Für den Ersatz solcher Schockschäden wird aber in stRsp darauf abgestellt, dass jedenfalls der Ersatz nicht krankheitswertiger Beeinträchtigungen grobe Fahrlässigkeit oder Vorsatz des Schädigers voraussetzt. Es ist nun nicht ersichtlich, inwieweit im Verhalten der Beklagten, die sowohl durch das Verhalten des Kindes als auch die Auskünfte sachkundiger Institutionen durchaus Bedenken haben konnte, eine grobe Fahrlässigkeit zu sehen wäre, sodass schon insoweit eine erhebliche Rechtsfrage nicht zu beantworten ist.

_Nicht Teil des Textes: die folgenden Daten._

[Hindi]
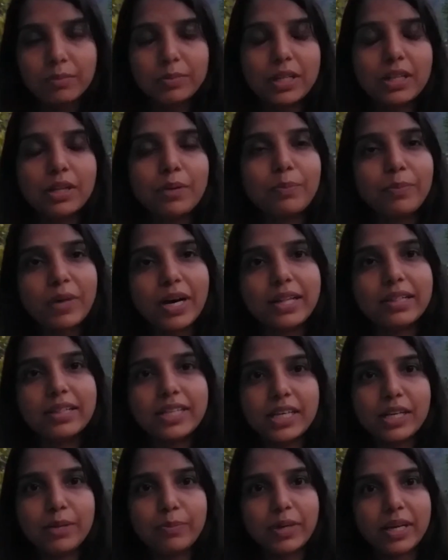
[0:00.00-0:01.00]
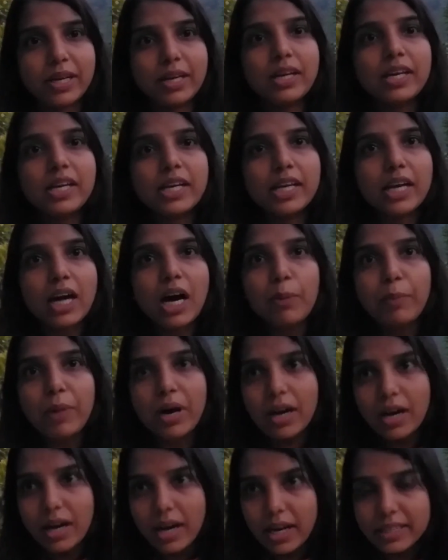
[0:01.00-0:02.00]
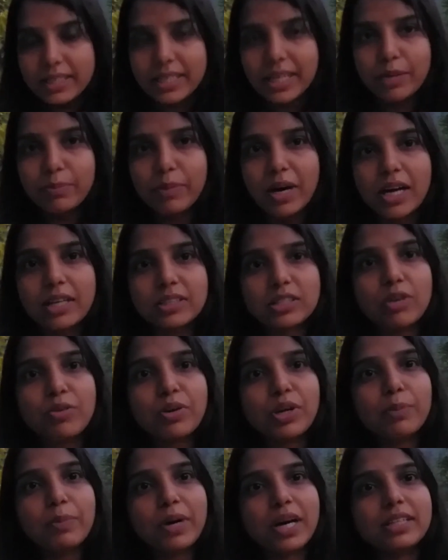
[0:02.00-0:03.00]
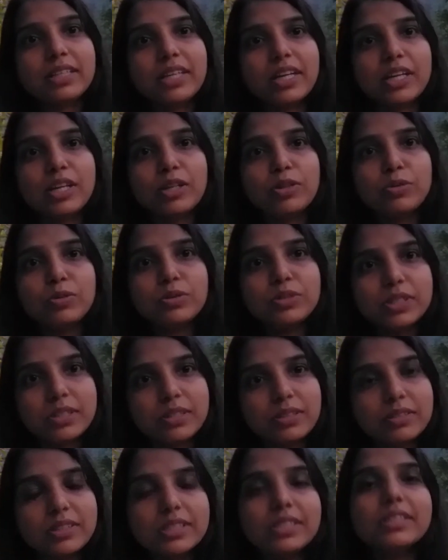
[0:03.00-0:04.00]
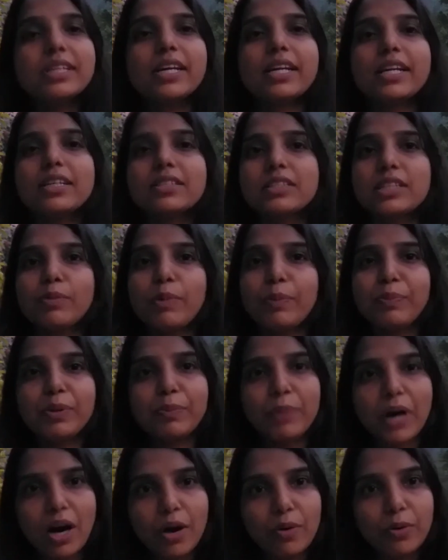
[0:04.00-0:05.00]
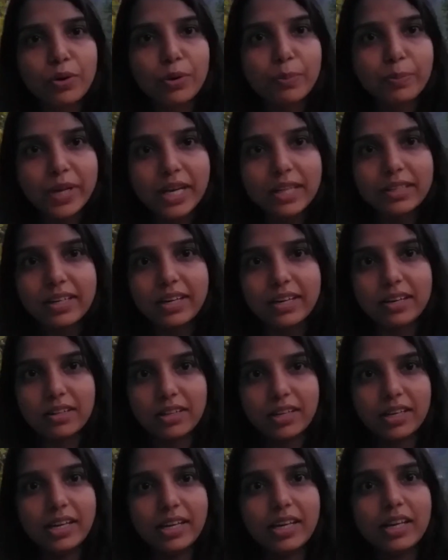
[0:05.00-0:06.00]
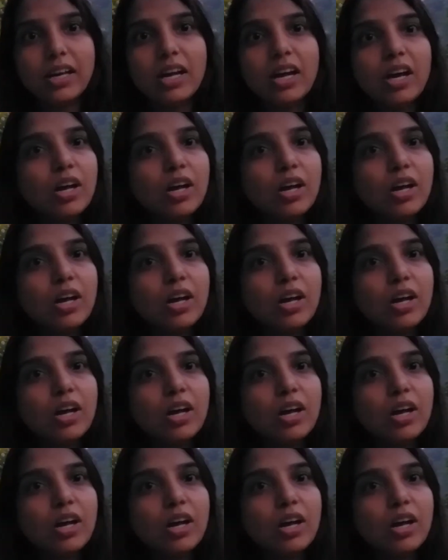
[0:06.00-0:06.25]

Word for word: मतलब माध्यम है या हम अदर भाषाओं की बात करें तो जिस जिस तरह से हम अपनी भावों को व्यक्त करते हैंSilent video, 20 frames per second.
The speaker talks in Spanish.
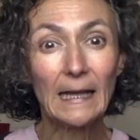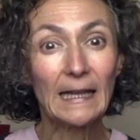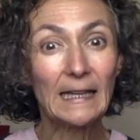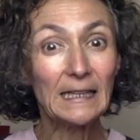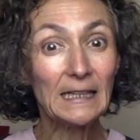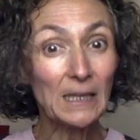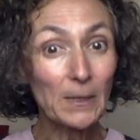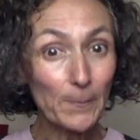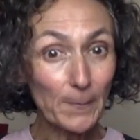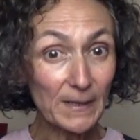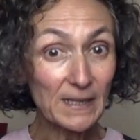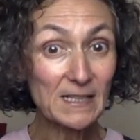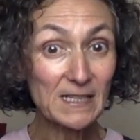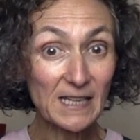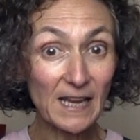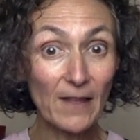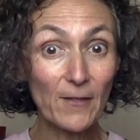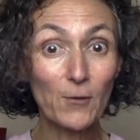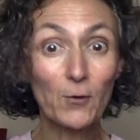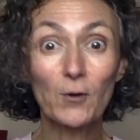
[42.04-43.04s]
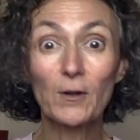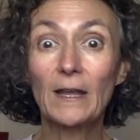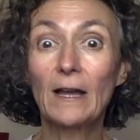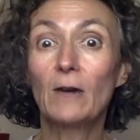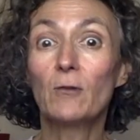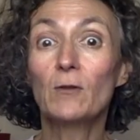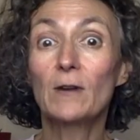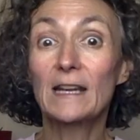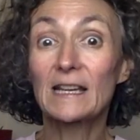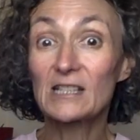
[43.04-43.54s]
y he pensado que
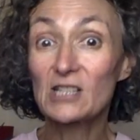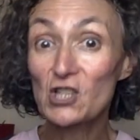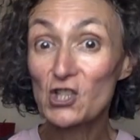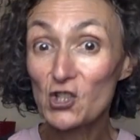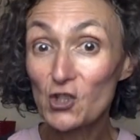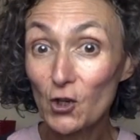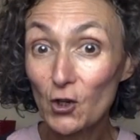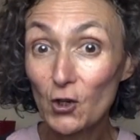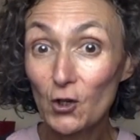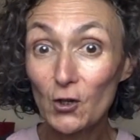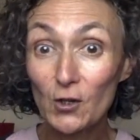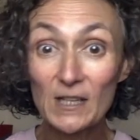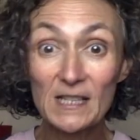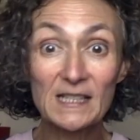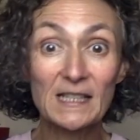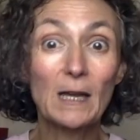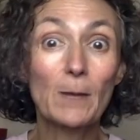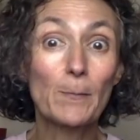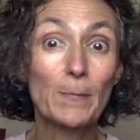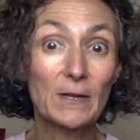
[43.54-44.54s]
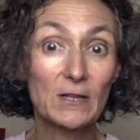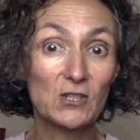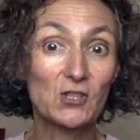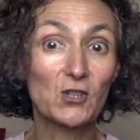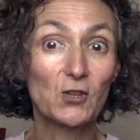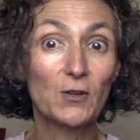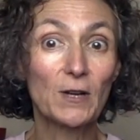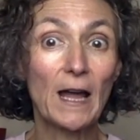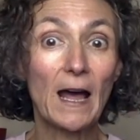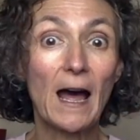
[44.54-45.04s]
aunque solo esta
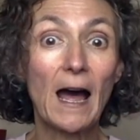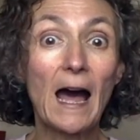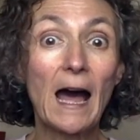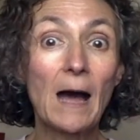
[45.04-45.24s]
persona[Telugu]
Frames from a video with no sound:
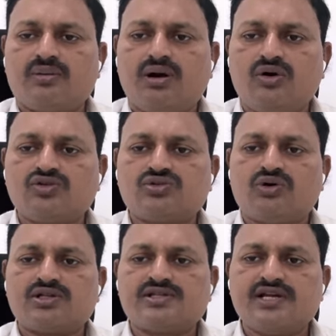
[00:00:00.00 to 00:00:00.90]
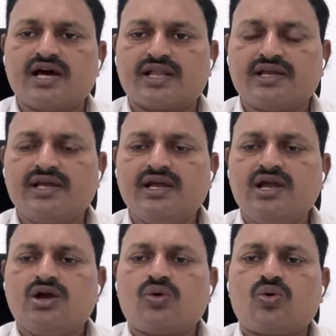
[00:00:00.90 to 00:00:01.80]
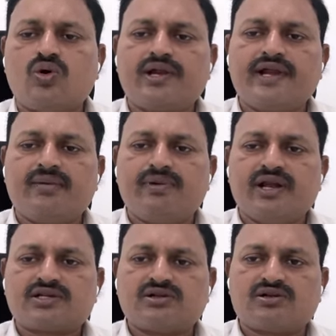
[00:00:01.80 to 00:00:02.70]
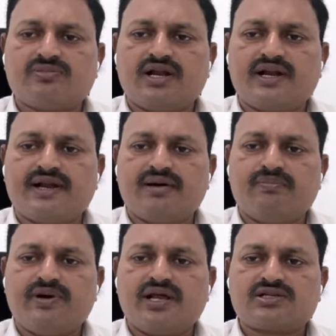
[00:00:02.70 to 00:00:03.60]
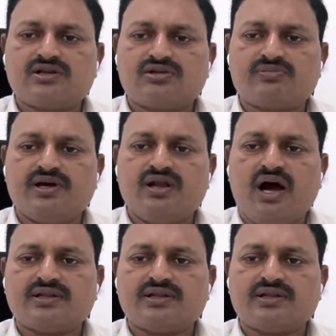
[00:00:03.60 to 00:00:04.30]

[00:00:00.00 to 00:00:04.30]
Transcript: హౌస్ వన్ సిఆర్ది కోటి డెబ్బై లక్షల రూపాయలు అంటే డెబ్బై లక్షల రూపాయలుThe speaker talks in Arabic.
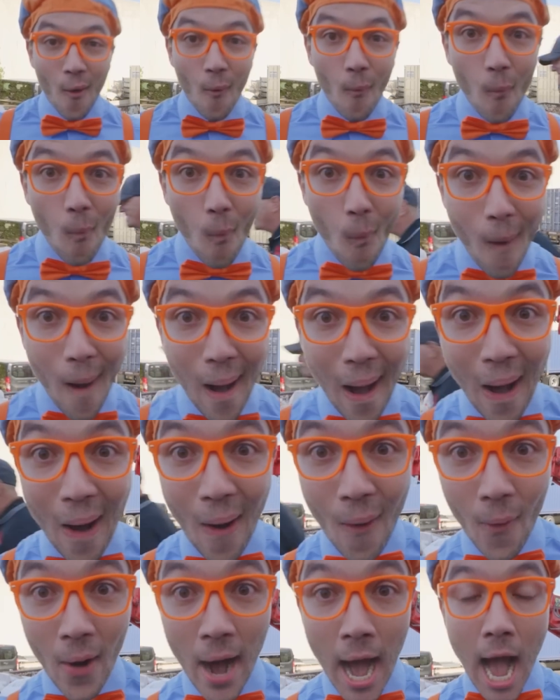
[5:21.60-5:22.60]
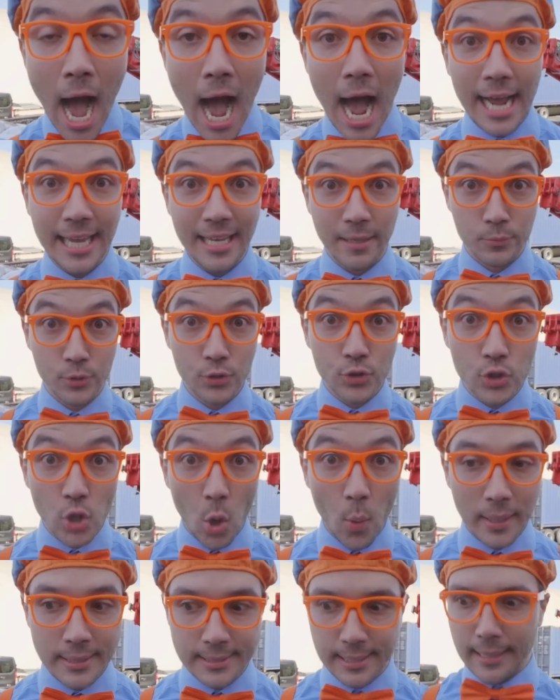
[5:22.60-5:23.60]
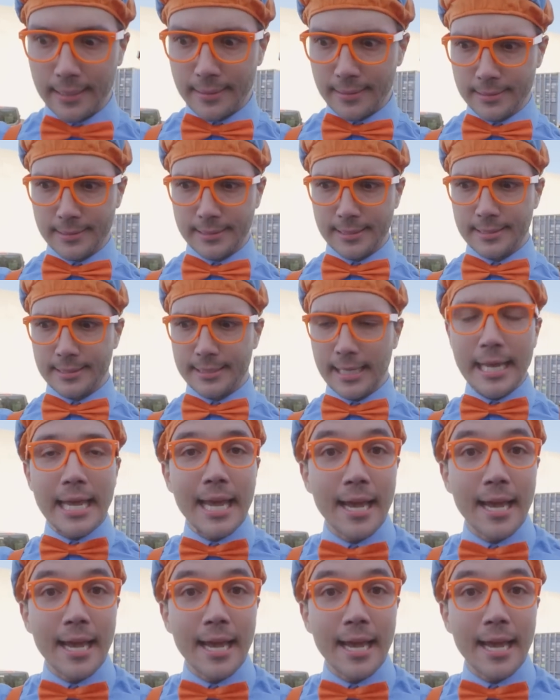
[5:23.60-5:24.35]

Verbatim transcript: واو متحمس للغاية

Im Übrigen hat der OGH bereits in seiner Entscheidung zu 8 Ob 133/06a darauf verwiesen, dass der Ersatz von „Schockschäden“ nur bei den massivsten Beeinträchtigungen gewährt wurde; dem kann eine bloß vorübergehende Trennung von einem Kind, das der Vater wohlauf und in guter Obsorge wusste, wohl regelmäßig nicht gleichgehalten werden.

 

Die Frage, inwieweit ein schikanöses Verhalten der Beklagten im Verfahren vorliegt, kann naturgemäß nur nach den konkreten Umständen des Einzelfalls beurteilt werden. Den Ausführungen der Vorinstanzen, die das Vorliegen einer schikanösen Rechtsausübung der Beklagten verneinten, haftet keine vom OGH aufzugreifende Fehlbeurteilung an.

 

Nähere Ausführungen dazu, warum ein Ersatz der Kosten des Besuchsrechtsverfahrens, in dem ein solcher grundsätzlich nicht vorgesehen ist (§ 107 Abs 5 AußStrG), nunmehr im Rahmen eines Schadenersatzanspruchs zustehen sollte, findet sich in der Revision auch nicht.